Produce a word-for-word copy of the line that contains "(4.20 s to 4.80 s)" and each line after it through the end of the material, omitting pictures and all other lines.

INFORMATION GIVEN>

————————

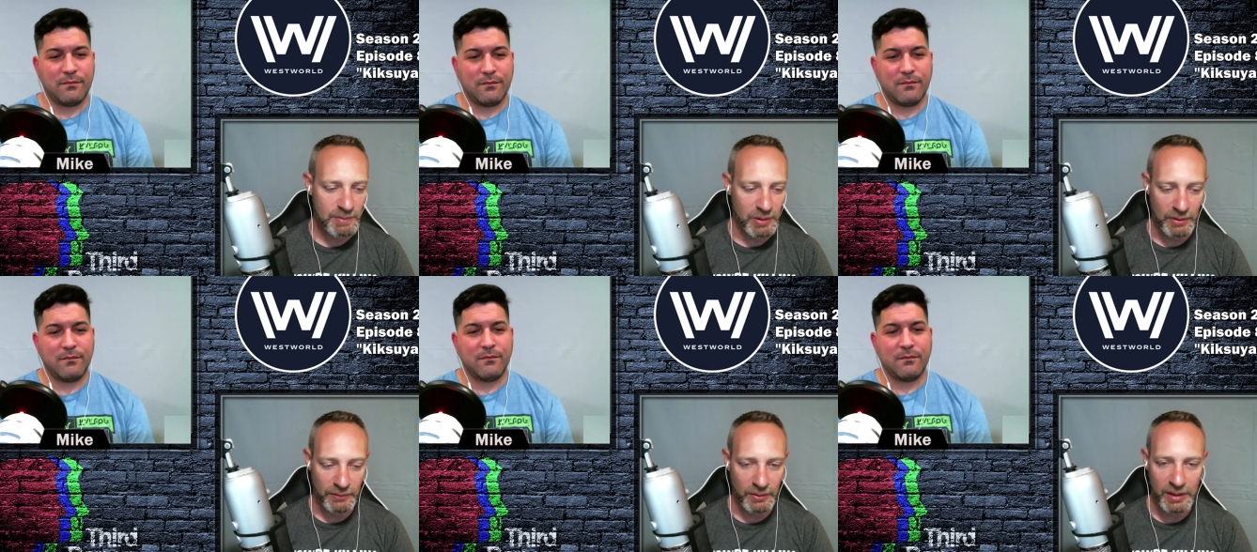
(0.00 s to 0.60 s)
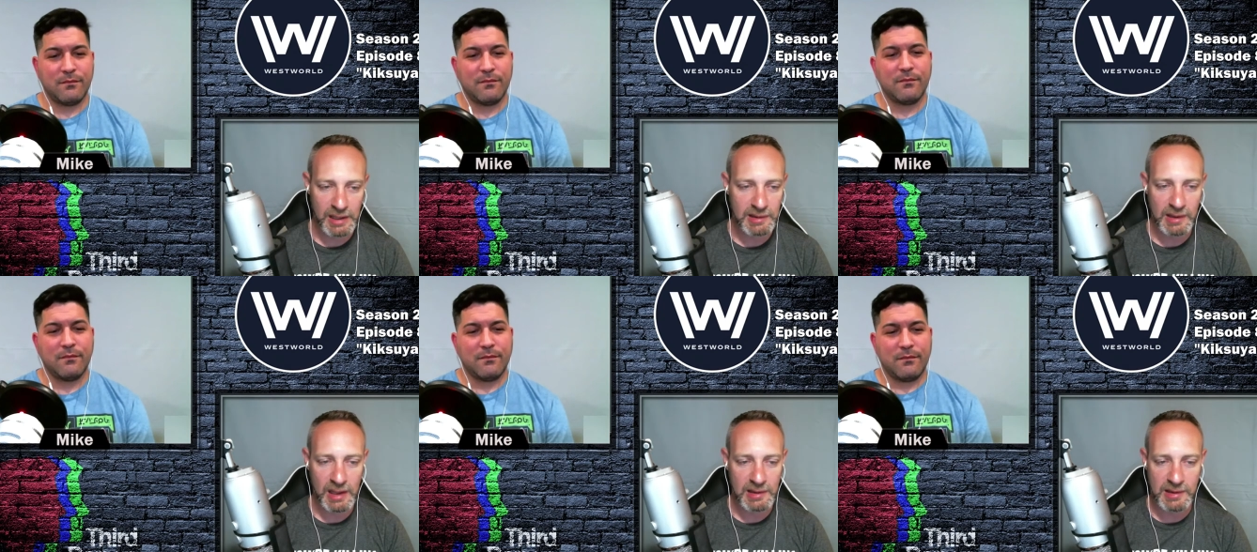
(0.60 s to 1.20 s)
Speaker 1: beautiful. It's
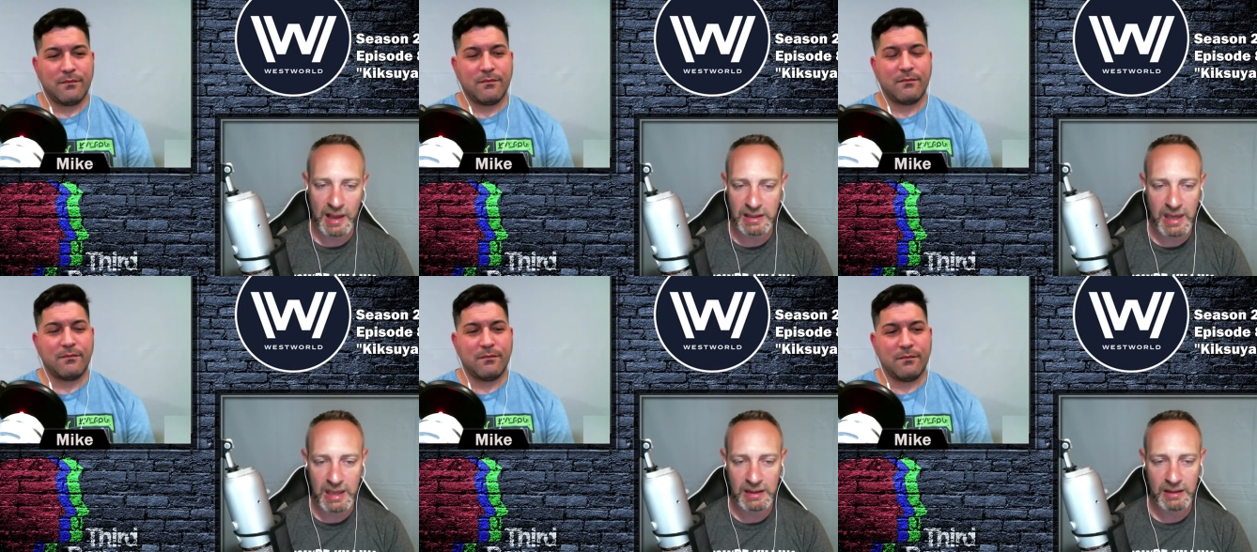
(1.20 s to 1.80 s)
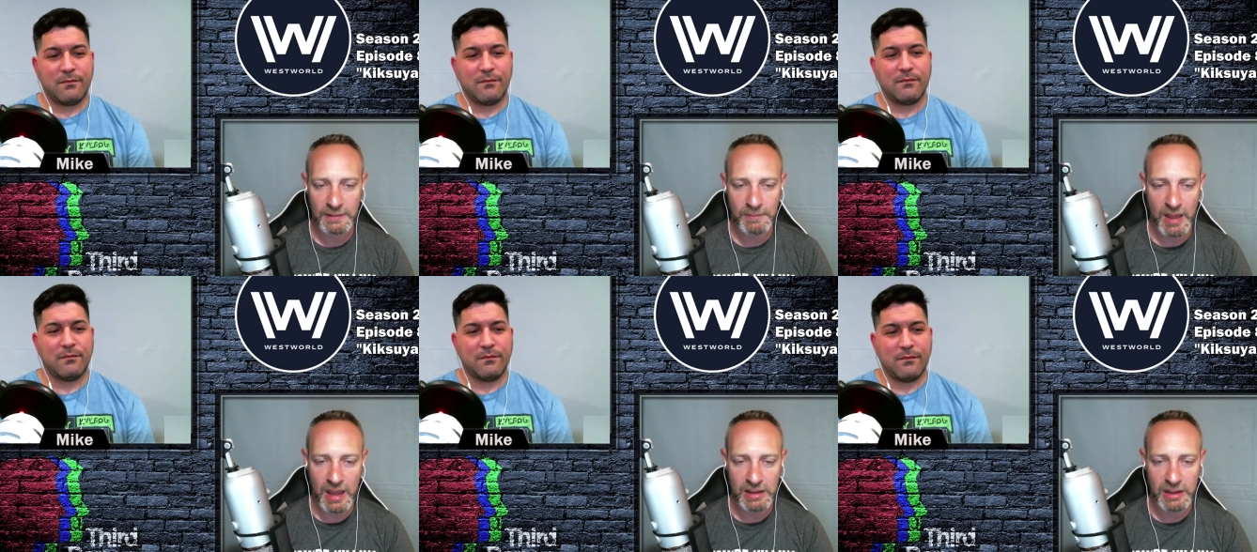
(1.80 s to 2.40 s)
it's I can't, I
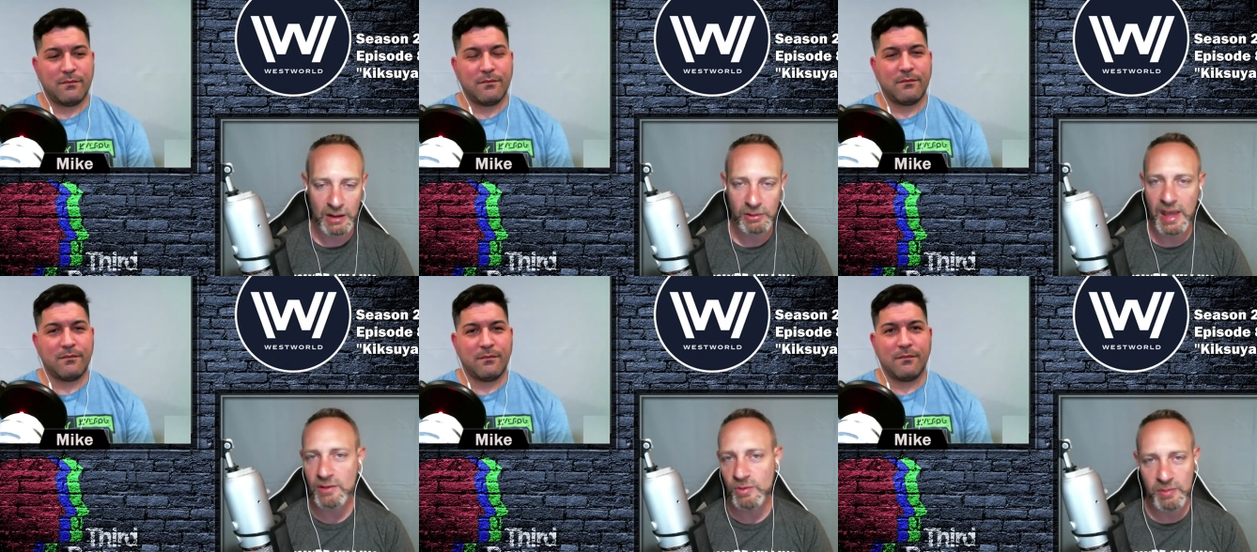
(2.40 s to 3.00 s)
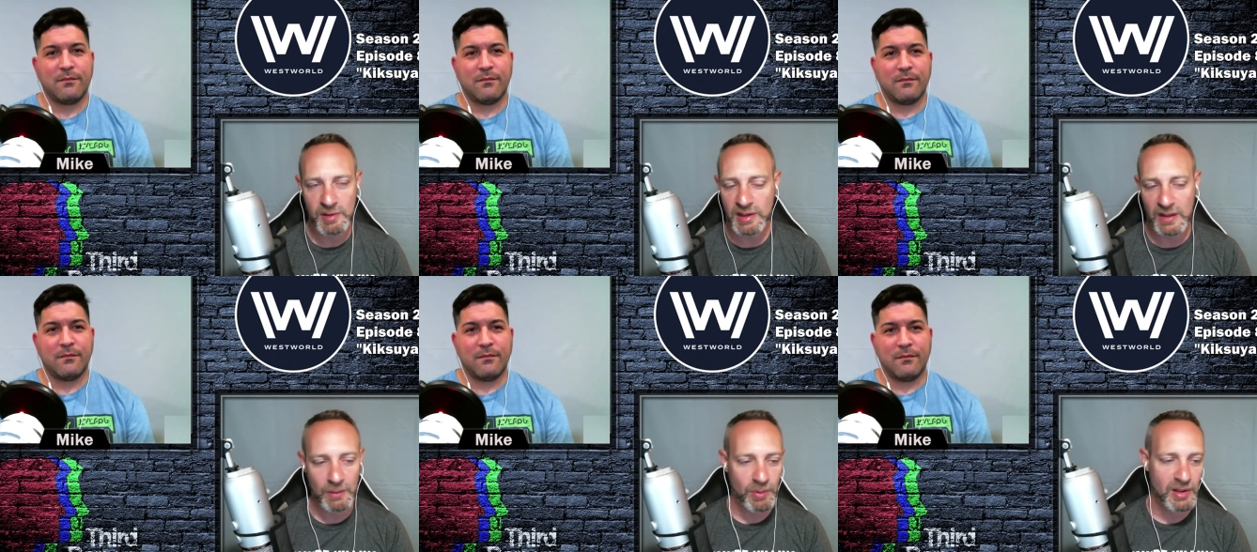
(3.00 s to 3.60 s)
you know, yes, we've been singing the
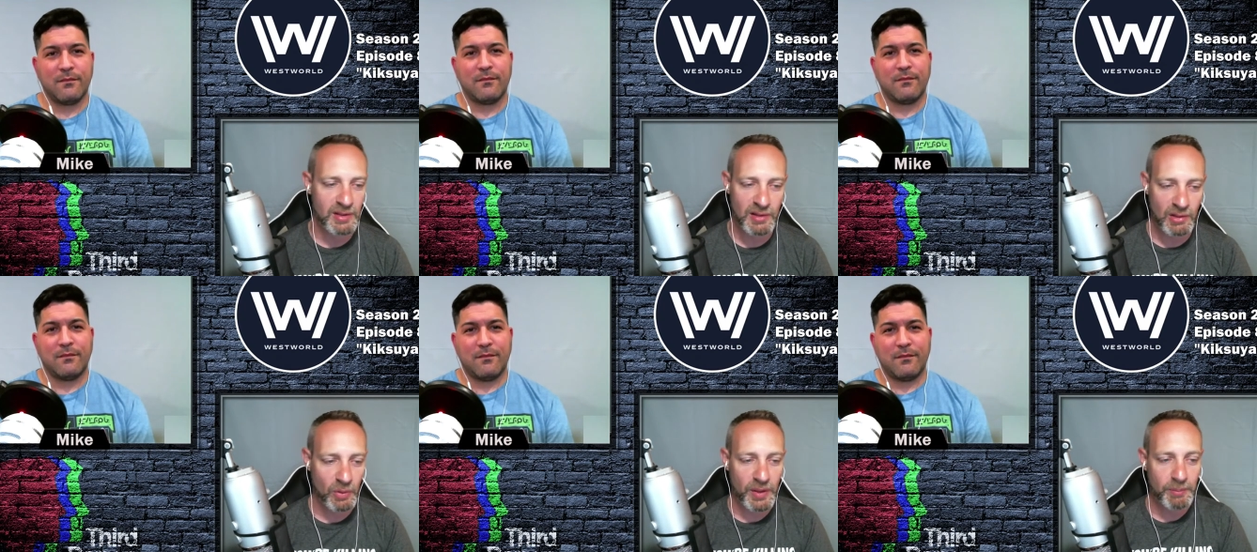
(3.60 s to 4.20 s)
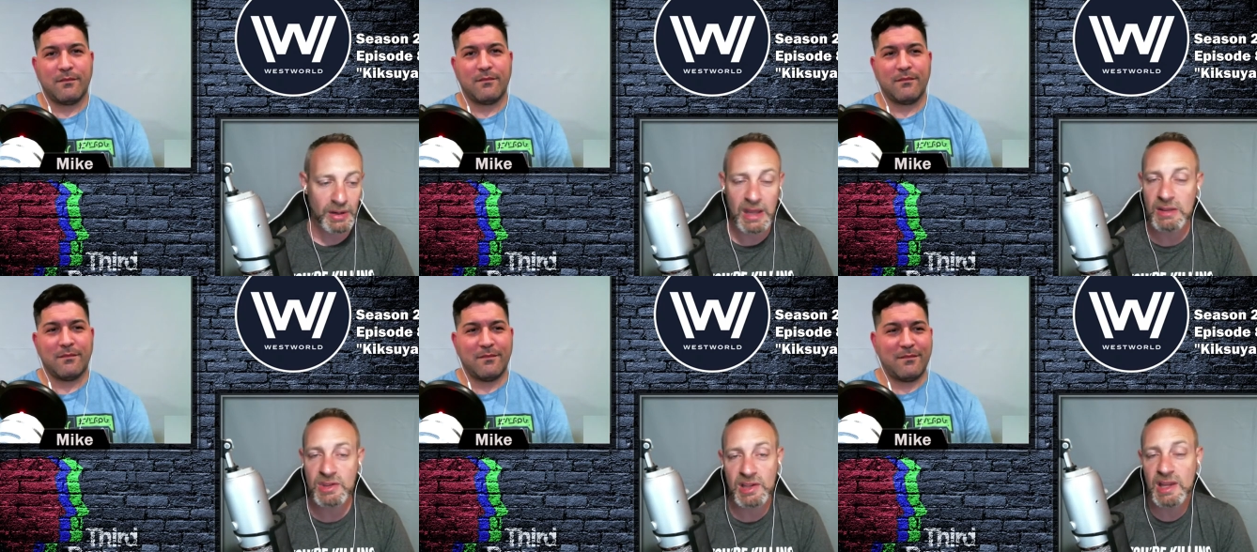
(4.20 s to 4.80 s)
praises this whole thing, but it's
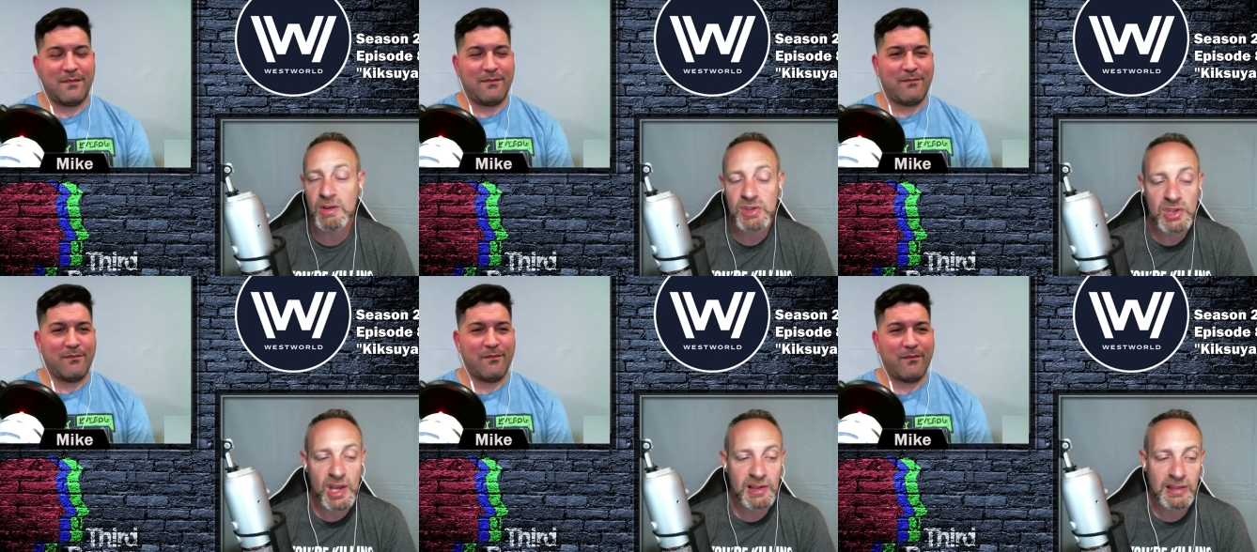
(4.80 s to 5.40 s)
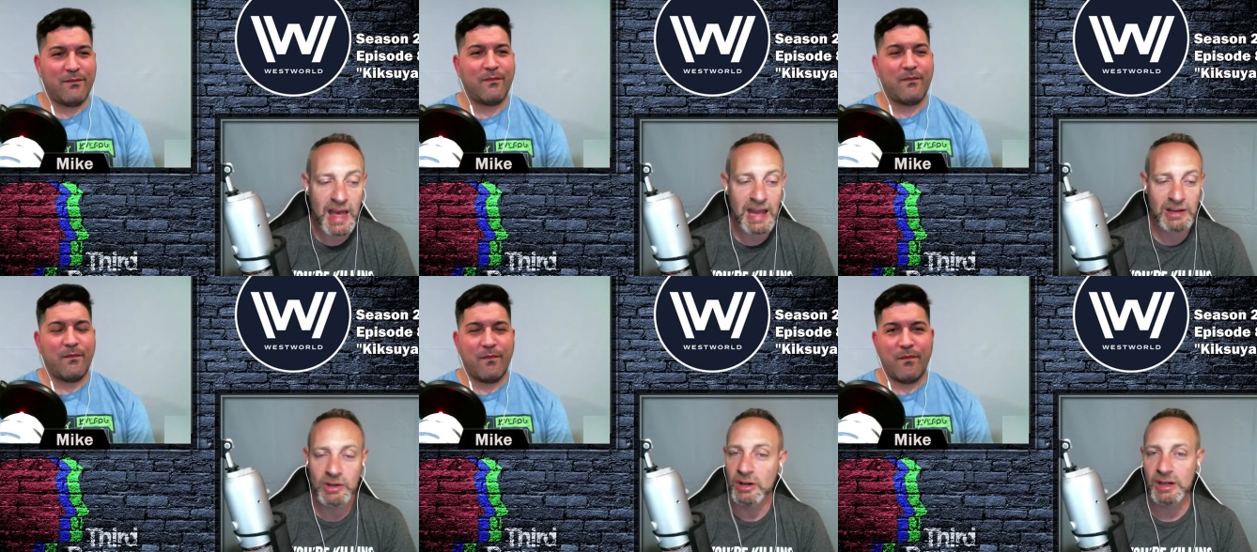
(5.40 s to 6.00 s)
just it's just that
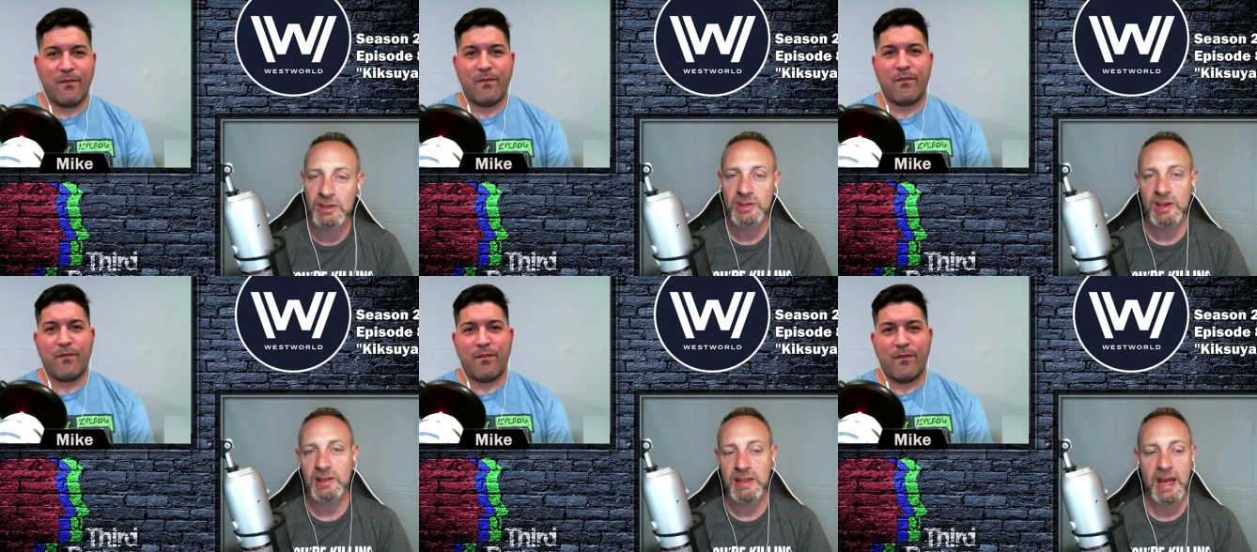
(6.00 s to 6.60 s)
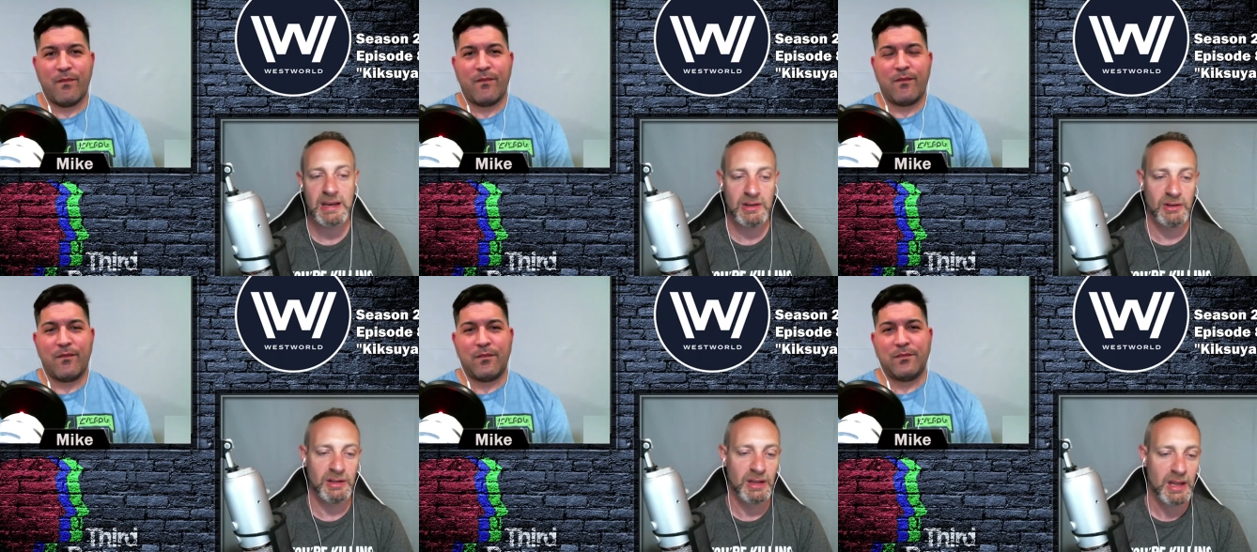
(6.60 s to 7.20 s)
good. It's just that
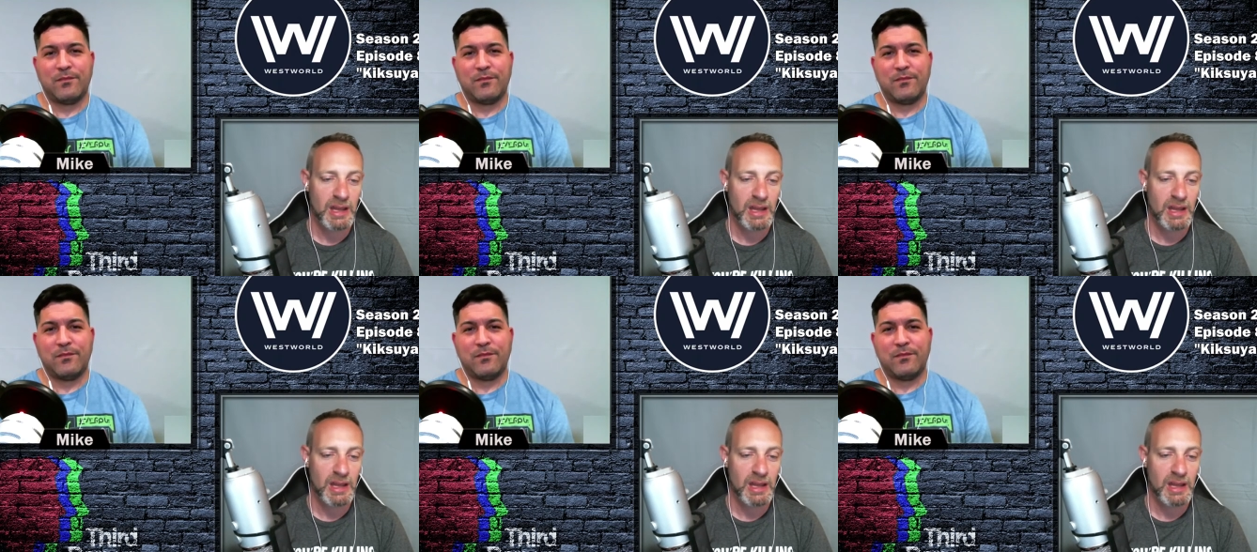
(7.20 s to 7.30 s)
good.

————————

EXPECTED ANSWER>
(4.20 s to 4.80 s)
praises this whole thing, but it's
(4.80 s to 5.40 s)
(5.40 s to 6.00 s)
just it's just that
(6.00 s to 6.60 s)
(6.60 s to 7.20 s)
good. It's just that
(7.20 s to 7.30 s)
good.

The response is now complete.